Some of my cycling milestones include two metric centuries and one real one of 102 miles this year. In addition to that I have also done long rides with friends from 50 to 70 miles at a time. I have averaged as fast as 18 to 19.5 miles an hour over the course of 20 to 30 miles on a 1980's steel road bike with downtube shifters. Since I don't really use Strava I don't have any real data to share, so sorry Stravaphiles. Among my friends I am the fast guy, the guy that will pull someone back up to the pack if they fall behind, the guy that sprints uphill on a breakaway, yeah that's me.
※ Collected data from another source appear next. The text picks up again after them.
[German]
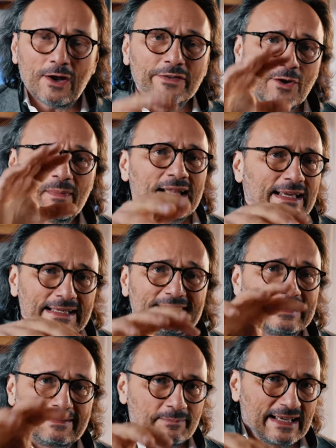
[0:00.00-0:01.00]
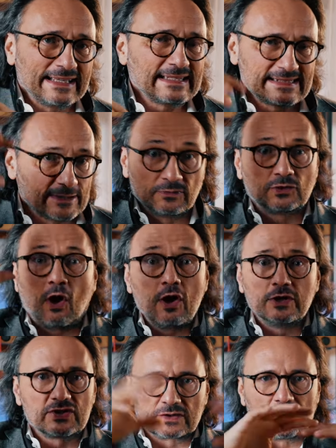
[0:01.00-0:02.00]
nochmal, ich, ich, mir geht es nicht um
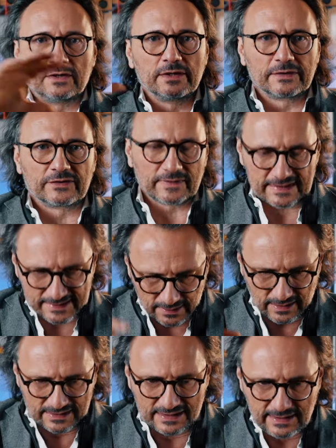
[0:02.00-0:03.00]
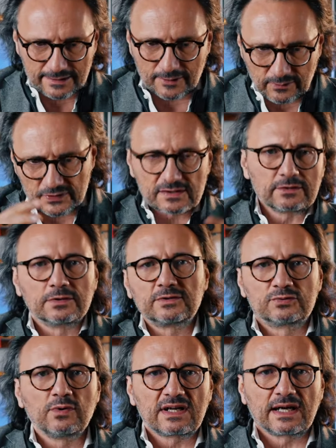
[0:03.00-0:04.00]
Deutsch oder irgend sowas, sondern hier um unseren
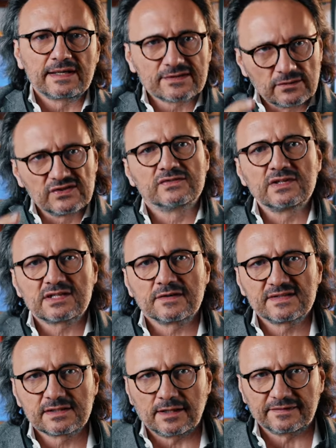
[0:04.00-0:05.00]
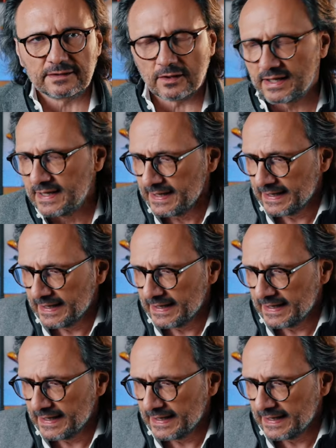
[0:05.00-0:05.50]
Kulturkreis, unsere Wirtschaftskraft auch.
Some other things that I'll share about myself are that I have always enjoyed art and photography. I had a stint as a wedding and event photographer and have held pretty much every kind of manual job out there with the exception of Alaskan crab fishing. I like all sorts of music, however the music that I can relate to the most was made in the early 2000's by bands like U2, the Dave Matthews Band, Five for Fighting, The Script; pretty much this was the soundtrack of my young adulthood, as well as Reggae music. I can ollie a skateboard and can still do a pop shove it, although I am out of practice. I once swam across a lake in Germany and saw an old, fat lady get naked (just throwing that out there). I am very health conscious and I see living a healthy lifestyle not as a burden but as an obligation I have to myself and others. To me there is nothing more burdensome than sick individuals who put themselves in that situation and leave it up to their families to take care of them. Although I do not have a stellar diet or sport a six pack, I watch what I eat and try to make healthy choices if I see myself eating too much junk food. It's something that I try to practice and encourage other loved ones to do as well. I also have personal views on things that I don't share about on this blog and not all my blog posts reflect my personal views. I hate being politically correct but I do it a lot on this blog as well as in my personal life. I like my coffee strong in the mornings and mid-afternoons. Yep, that pretty much about sums it up.